Nobres leitores, chegamos na Era da pós verdade. Pós-verdade (post-truth) tem relação com, ou denota circunstâncias em que fatos objetivos têm menos influência na formação da opinião pública do que apelos a emoções ou crenças[1]. Significa negar evidências, os fatos, e interpretar a partir de um próprio ponto de vista, sem critérios objetivos. O que voga mais são os sentimentos, do que qualquer concepção de racionalidade. O ideal e a veracidade tornaram-se cada vez mais enfraquecidos, a favor do emocionalismo moderno. O coração se sobrepondo à razão. O protagonismo da narrativa emocional à revelia da objetividade dos fatos. A verdade está cada vez mais nos olhos de quem vê. (D’ANCONA, 2018).


“A epistemologia da pós verdade incita que aceitamos que existem 'realidade incomensuráveis' e que a conduta prudente consiste em escolhermos lados, em vez de avaliarmos evidências” (D’ANCONA, 2018, p. 90).

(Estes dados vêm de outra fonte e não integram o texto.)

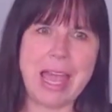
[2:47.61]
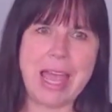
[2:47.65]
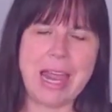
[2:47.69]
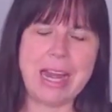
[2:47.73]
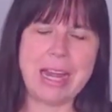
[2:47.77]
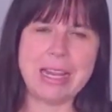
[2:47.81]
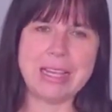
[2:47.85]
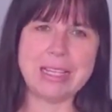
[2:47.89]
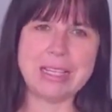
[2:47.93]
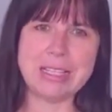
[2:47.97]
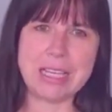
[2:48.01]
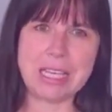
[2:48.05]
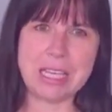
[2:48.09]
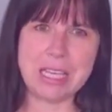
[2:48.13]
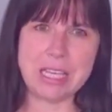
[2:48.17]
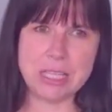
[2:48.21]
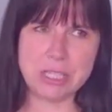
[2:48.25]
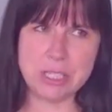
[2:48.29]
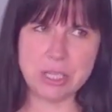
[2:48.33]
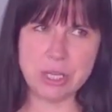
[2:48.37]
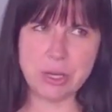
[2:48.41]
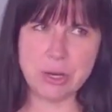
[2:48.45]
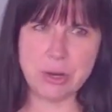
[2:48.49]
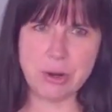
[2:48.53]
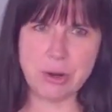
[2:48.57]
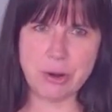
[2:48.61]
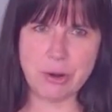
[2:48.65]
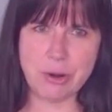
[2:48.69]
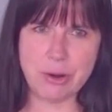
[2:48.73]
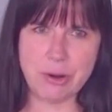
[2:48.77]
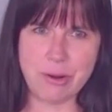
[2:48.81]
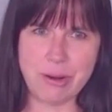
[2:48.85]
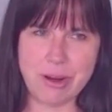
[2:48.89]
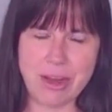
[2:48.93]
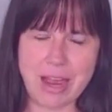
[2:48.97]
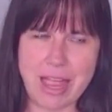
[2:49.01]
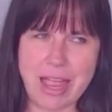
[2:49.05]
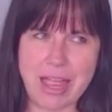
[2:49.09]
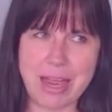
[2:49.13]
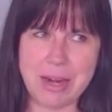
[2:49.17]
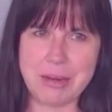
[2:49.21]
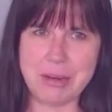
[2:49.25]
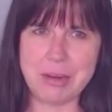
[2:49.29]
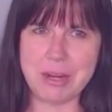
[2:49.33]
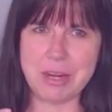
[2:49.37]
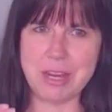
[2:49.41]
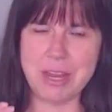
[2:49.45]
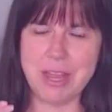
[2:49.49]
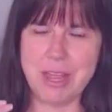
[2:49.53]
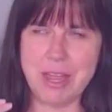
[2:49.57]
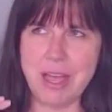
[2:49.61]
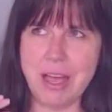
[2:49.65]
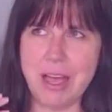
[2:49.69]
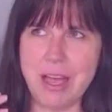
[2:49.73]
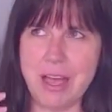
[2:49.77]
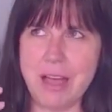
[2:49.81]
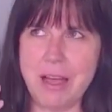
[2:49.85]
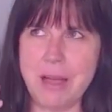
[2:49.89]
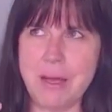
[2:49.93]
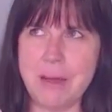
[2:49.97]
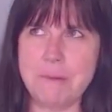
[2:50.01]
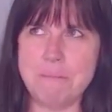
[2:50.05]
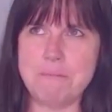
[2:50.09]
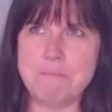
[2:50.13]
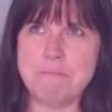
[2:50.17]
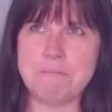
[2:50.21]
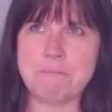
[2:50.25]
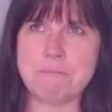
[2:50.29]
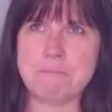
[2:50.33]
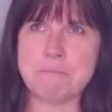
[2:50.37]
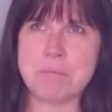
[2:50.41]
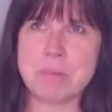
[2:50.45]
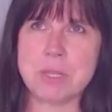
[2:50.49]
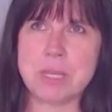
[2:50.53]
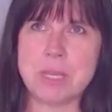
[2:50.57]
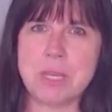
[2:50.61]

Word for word: And it's easier and um,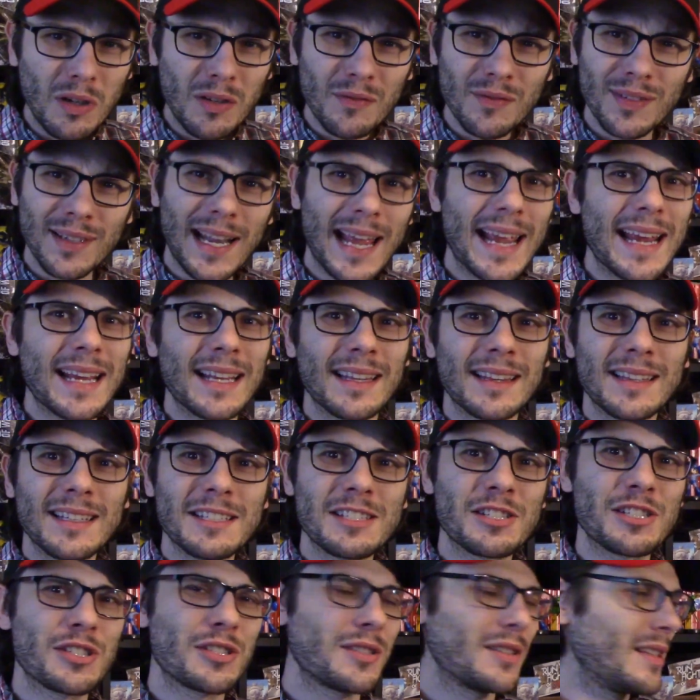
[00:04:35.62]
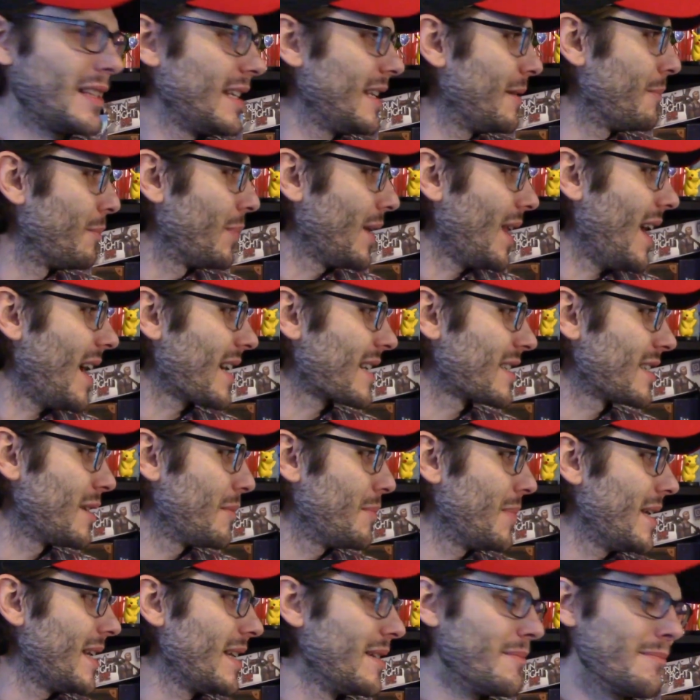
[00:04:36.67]
have liked the blocks to
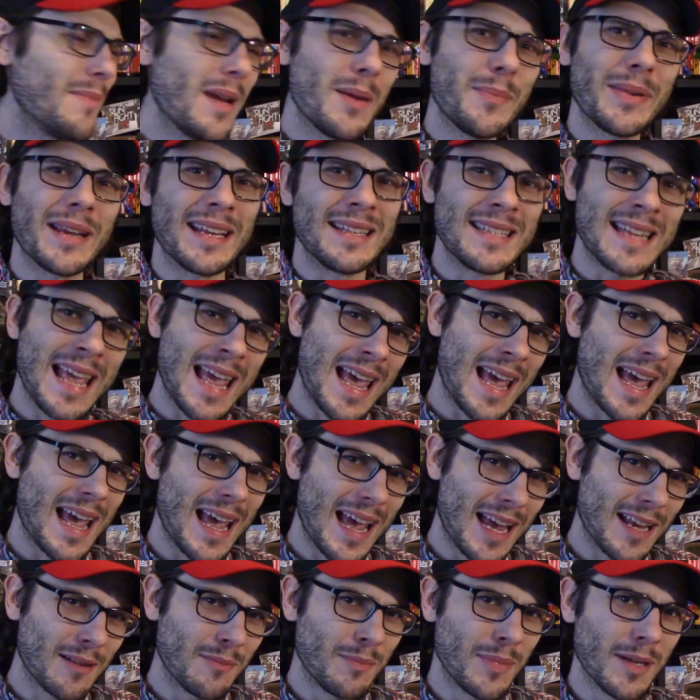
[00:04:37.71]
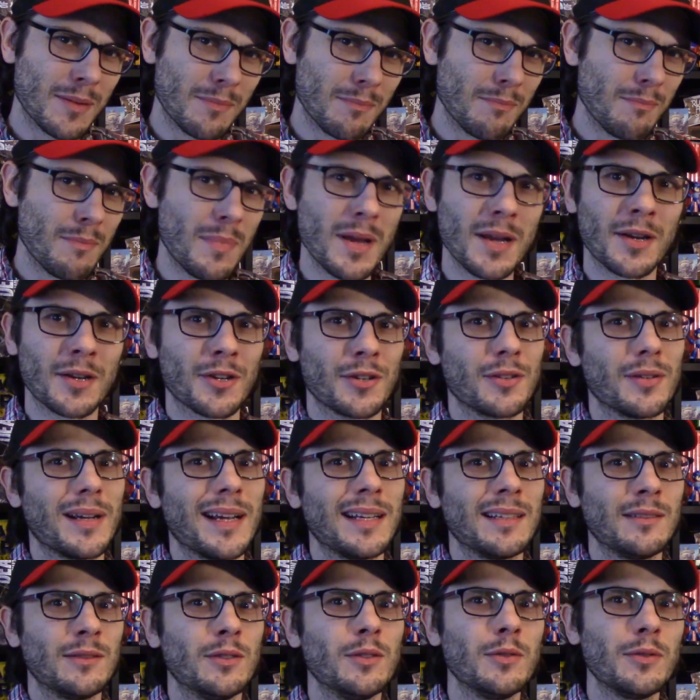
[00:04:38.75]
be maybe a tad bit bigger. I
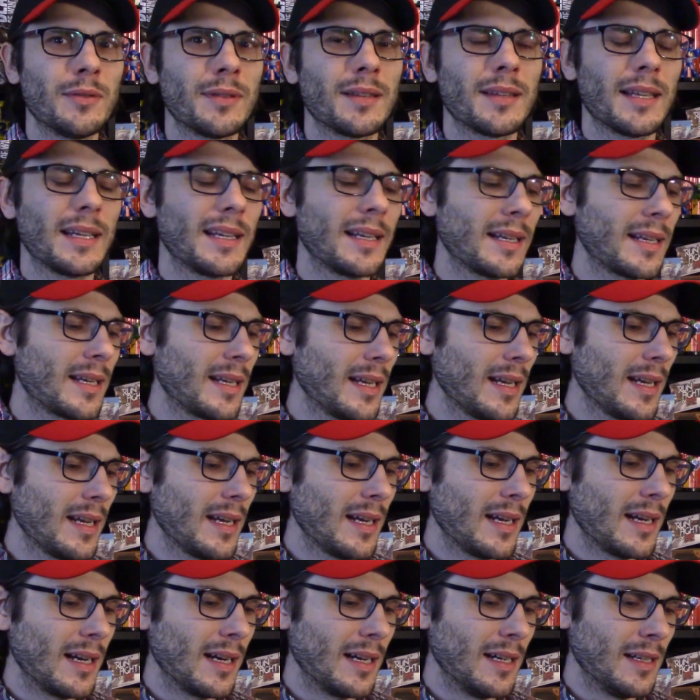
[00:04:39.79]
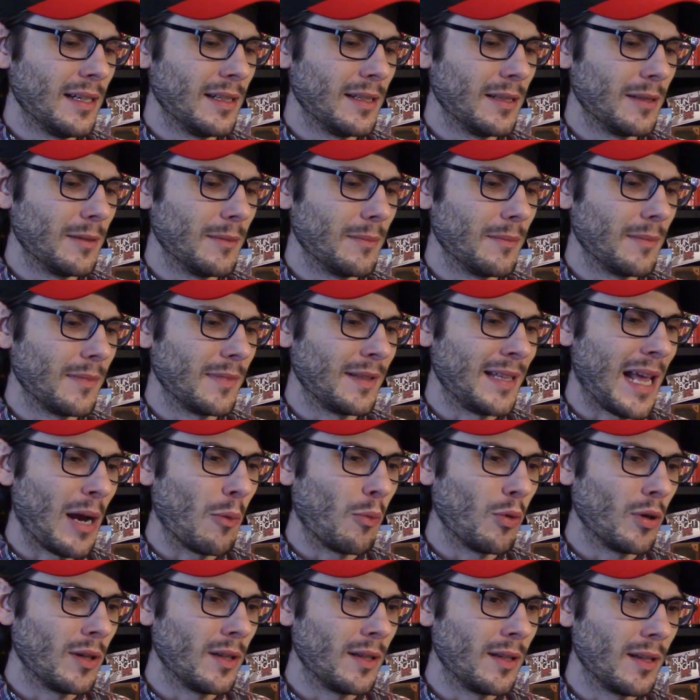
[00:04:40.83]
do think that
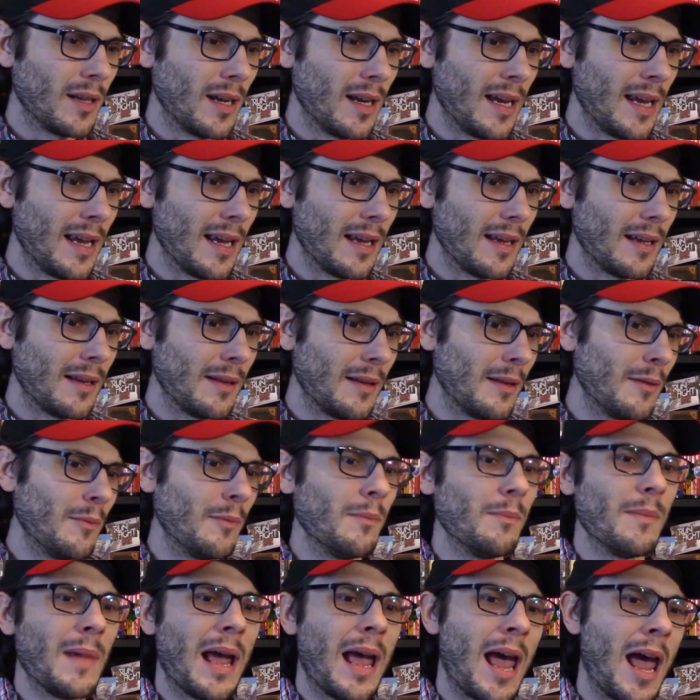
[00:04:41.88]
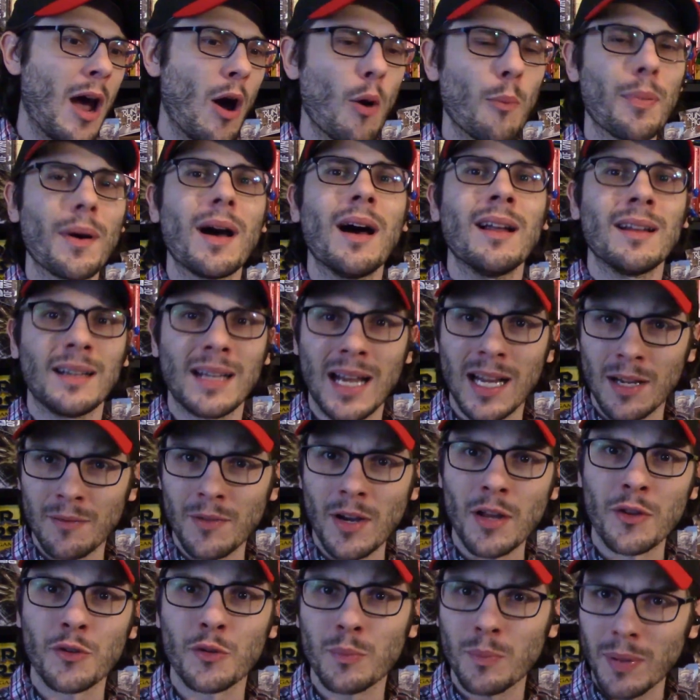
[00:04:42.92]
would help a lot of
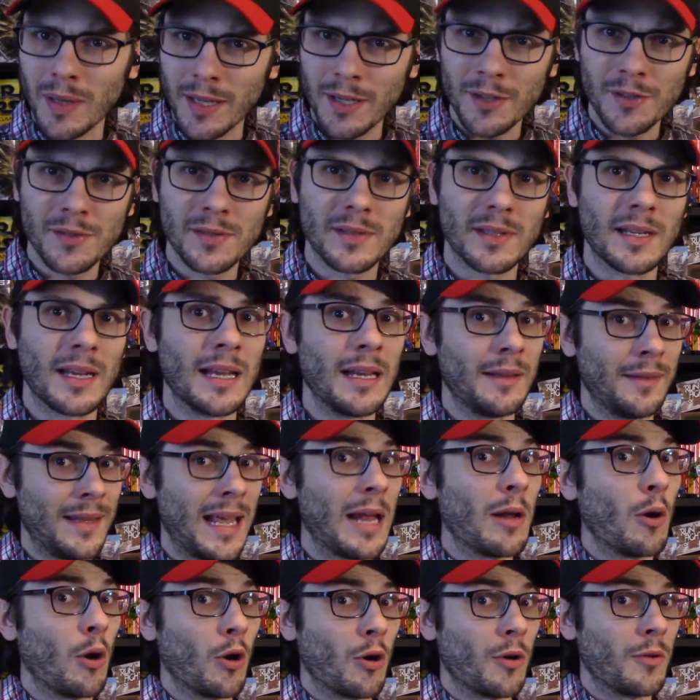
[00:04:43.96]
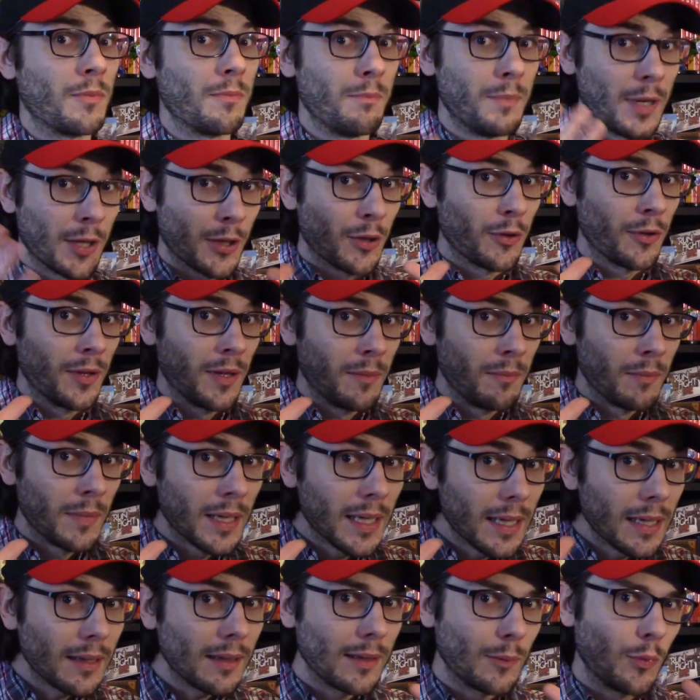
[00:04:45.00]
other players that are bigger than
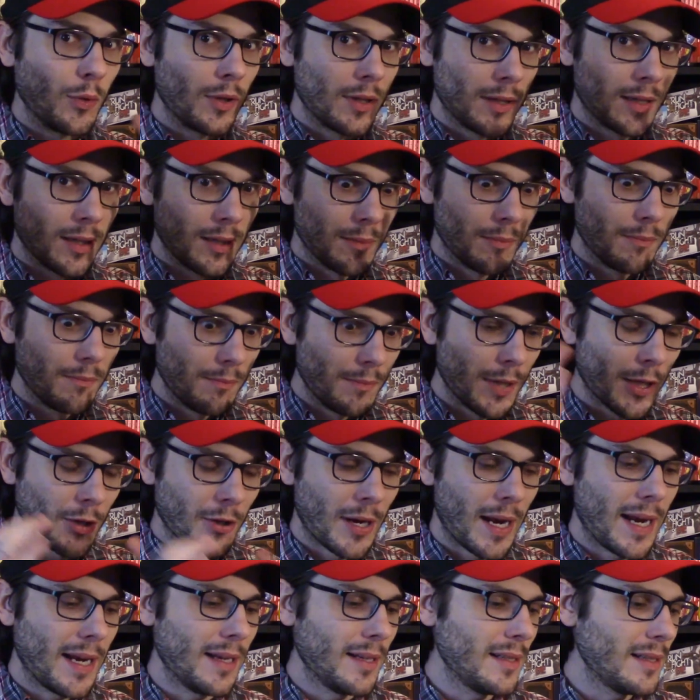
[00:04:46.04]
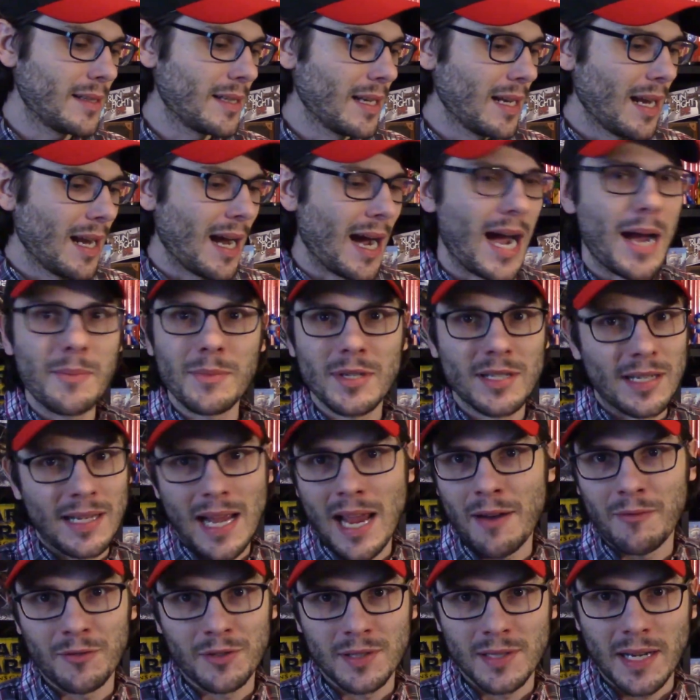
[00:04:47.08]
me with bigger hands. I'm just an
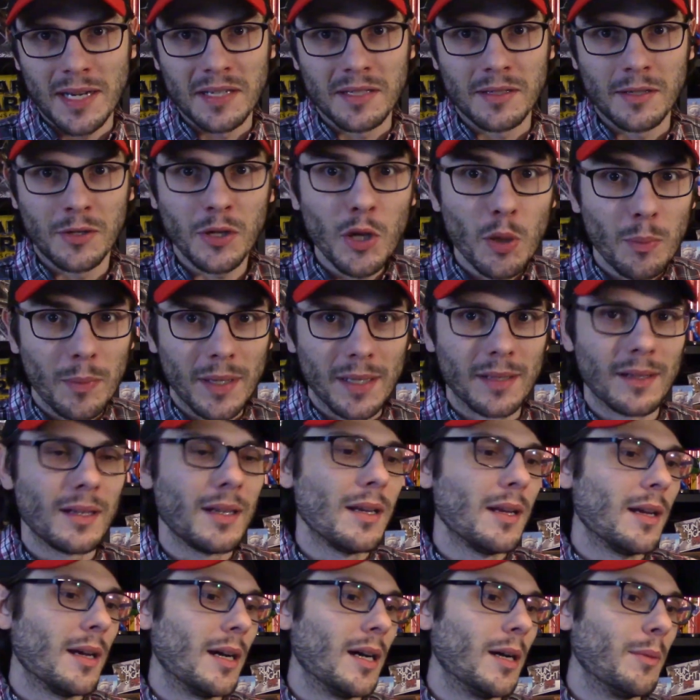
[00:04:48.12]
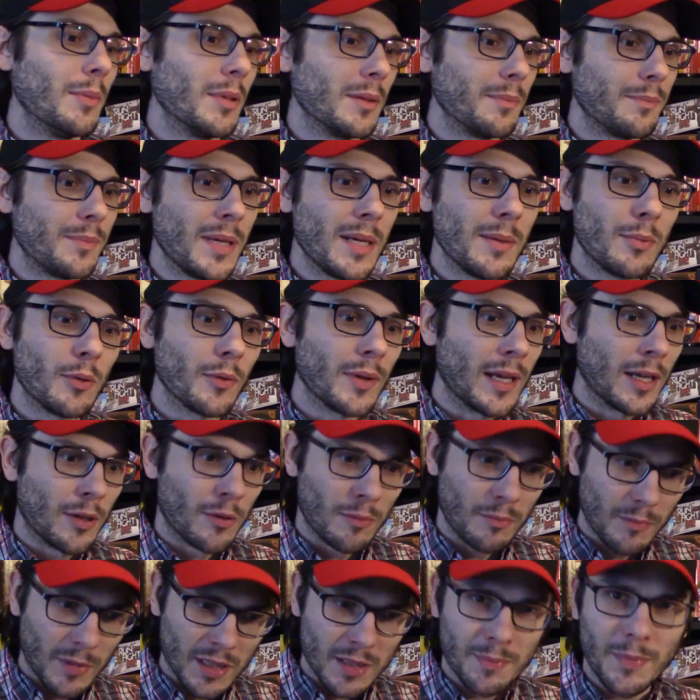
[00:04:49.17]
average sized human, but people that are
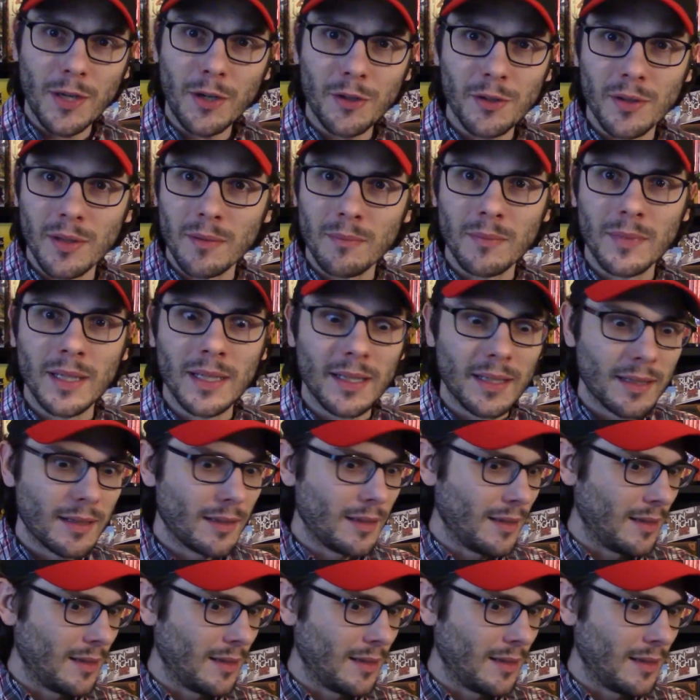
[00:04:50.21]
much bigger than me,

[1] https://outraspalavras.net/tecnologiaemdisputa/pos-verdade-uma-filha-do-relativismo-cientifico/



Fonte da imagem: https://www.youtube.com/watch?v=pRu3J5gp2NM


Referências:


D'ANCONA, Matthew. Pós-Verdade. Barueri: Faro Editorial, 2018.

JOAS, Hans; KNOBL, Weiss. Teoria social; vinte lições introdutórias. Petrópolis, RJ: Vozes, 2017.

KAKUTANI, Michiko. A morte da verdade. Rio de Janeiro: Instríseca, 2018.